Collected data

--------------------

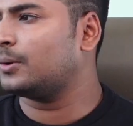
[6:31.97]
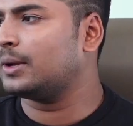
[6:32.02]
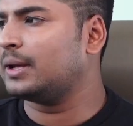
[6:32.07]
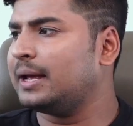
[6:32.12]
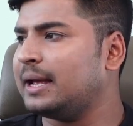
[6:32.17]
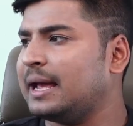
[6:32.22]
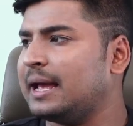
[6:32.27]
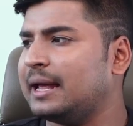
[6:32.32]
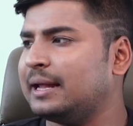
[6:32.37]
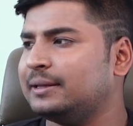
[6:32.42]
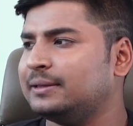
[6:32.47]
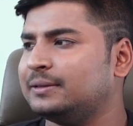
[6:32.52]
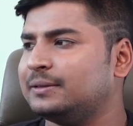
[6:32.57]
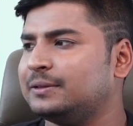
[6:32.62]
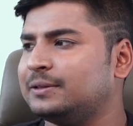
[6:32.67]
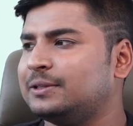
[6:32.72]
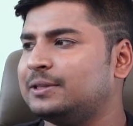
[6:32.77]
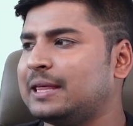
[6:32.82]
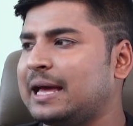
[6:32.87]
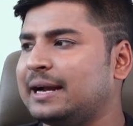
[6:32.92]
okay and
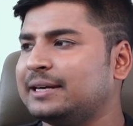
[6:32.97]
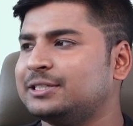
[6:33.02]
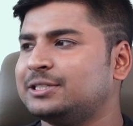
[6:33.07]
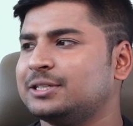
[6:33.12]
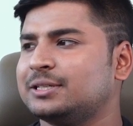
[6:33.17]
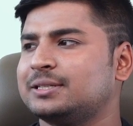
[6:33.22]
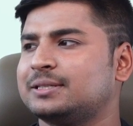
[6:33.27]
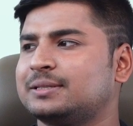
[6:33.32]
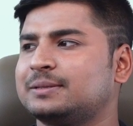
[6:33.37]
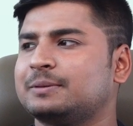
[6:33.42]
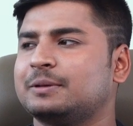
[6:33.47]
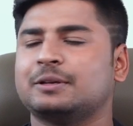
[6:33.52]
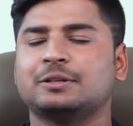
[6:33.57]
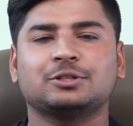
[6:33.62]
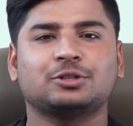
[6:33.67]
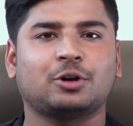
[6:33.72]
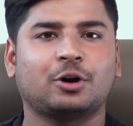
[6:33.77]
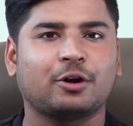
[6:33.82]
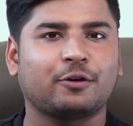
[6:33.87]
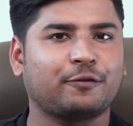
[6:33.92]
that just
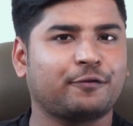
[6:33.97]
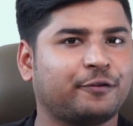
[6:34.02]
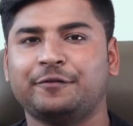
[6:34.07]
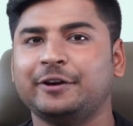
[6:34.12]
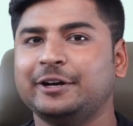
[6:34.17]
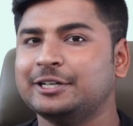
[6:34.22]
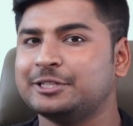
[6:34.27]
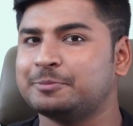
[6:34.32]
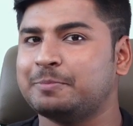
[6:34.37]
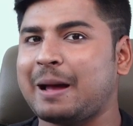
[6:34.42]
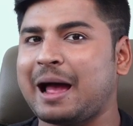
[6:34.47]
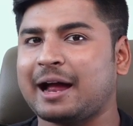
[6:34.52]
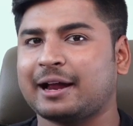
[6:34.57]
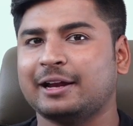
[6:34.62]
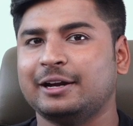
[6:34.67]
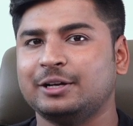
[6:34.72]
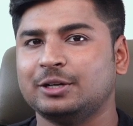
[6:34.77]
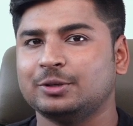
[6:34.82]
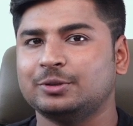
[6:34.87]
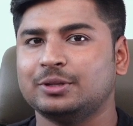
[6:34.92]
sort of feeds back
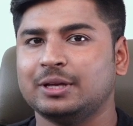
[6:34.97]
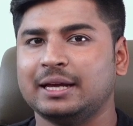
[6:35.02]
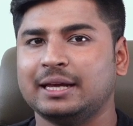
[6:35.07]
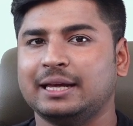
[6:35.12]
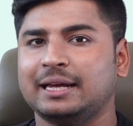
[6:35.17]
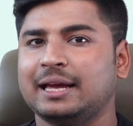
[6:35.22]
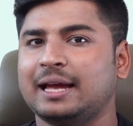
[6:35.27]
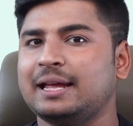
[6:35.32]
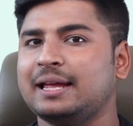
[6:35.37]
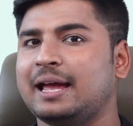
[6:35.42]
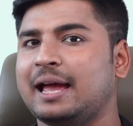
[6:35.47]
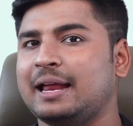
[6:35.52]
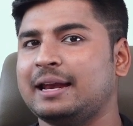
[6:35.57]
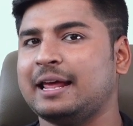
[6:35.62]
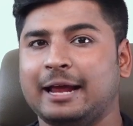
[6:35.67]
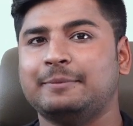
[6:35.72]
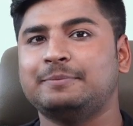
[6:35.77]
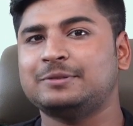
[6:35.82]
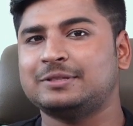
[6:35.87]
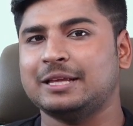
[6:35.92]
into the ai and
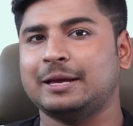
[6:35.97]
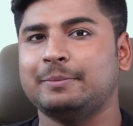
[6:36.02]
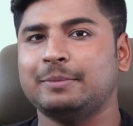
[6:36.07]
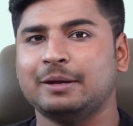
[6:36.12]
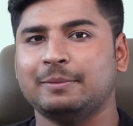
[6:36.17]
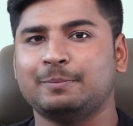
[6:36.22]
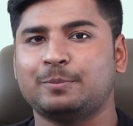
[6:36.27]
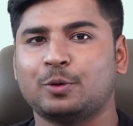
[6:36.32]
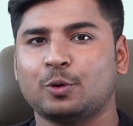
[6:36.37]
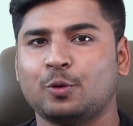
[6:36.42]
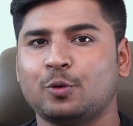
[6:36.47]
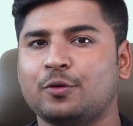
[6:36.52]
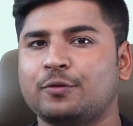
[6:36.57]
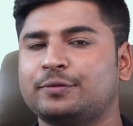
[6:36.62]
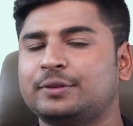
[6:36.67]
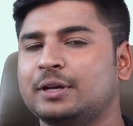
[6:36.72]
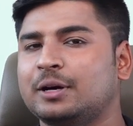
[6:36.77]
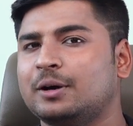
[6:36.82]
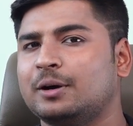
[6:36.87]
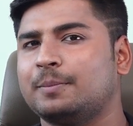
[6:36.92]
helps them
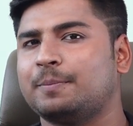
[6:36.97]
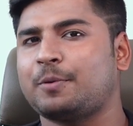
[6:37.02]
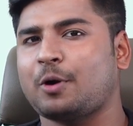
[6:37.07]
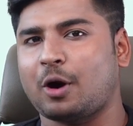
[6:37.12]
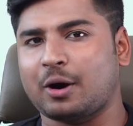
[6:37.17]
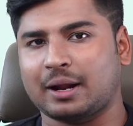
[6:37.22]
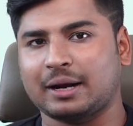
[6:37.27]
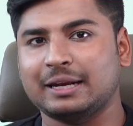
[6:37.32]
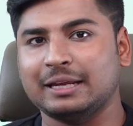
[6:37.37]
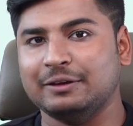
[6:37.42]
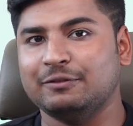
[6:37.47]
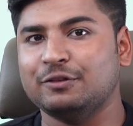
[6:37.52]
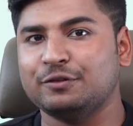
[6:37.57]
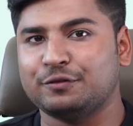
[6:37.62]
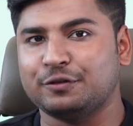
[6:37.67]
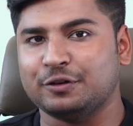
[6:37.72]
improve the product even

--------------------

What you will do | Transcribe all of the data above exactly; no picture belongs in the copy.

Solution for this task |
[6:31.97]
[6:32.02]
[6:32.07]
[6:32.12]
[6:32.17]
[6:32.22]
[6:32.27]
[6:32.32]
[6:32.37]
[6:32.42]
[6:32.47]
[6:32.52]
[6:32.57]
[6:32.62]
[6:32.67]
[6:32.72]
[6:32.77]
[6:32.82]
[6:32.87]
[6:32.92]
okay and
[6:32.97]
[6:33.02]
[6:33.07]
[6:33.12]
[6:33.17]
[6:33.22]
[6:33.27]
[6:33.32]
[6:33.37]
[6:33.42]
[6:33.47]
[6:33.52]
[6:33.57]
[6:33.62]
[6:33.67]
[6:33.72]
[6:33.77]
[6:33.82]
[6:33.87]
[6:33.92]
that just
[6:33.97]
[6:34.02]
[6:34.07]
[6:34.12]
[6:34.17]
[6:34.22]
[6:34.27]
[6:34.32]
[6:34.37]
[6:34.42]
[6:34.47]
[6:34.52]
[6:34.57]
[6:34.62]
[6:34.67]
[6:34.72]
[6:34.77]
[6:34.82]
[6:34.87]
[6:34.92]
sort of feeds back
[6:34.97]
[6:35.02]
[6:35.07]
[6:35.12]
[6:35.17]
[6:35.22]
[6:35.27]
[6:35.32]
[6:35.37]
[6:35.42]
[6:35.47]
[6:35.52]
[6:35.57]
[6:35.62]
[6:35.67]
[6:35.72]
[6:35.77]
[6:35.82]
[6:35.87]
[6:35.92]
into the ai and
[6:35.97]
[6:36.02]
[6:36.07]
[6:36.12]
[6:36.17]
[6:36.22]
[6:36.27]
[6:36.32]
[6:36.37]
[6:36.42]
[6:36.47]
[6:36.52]
[6:36.57]
[6:36.62]
[6:36.67]
[6:36.72]
[6:36.77]
[6:36.82]
[6:36.87]
[6:36.92]
helps them
[6:36.97]
[6:37.02]
[6:37.07]
[6:37.12]
[6:37.17]
[6:37.22]
[6:37.27]
[6:37.32]
[6:37.37]
[6:37.42]
[6:37.47]
[6:37.52]
[6:37.57]
[6:37.62]
[6:37.67]
[6:37.72]
improve the product even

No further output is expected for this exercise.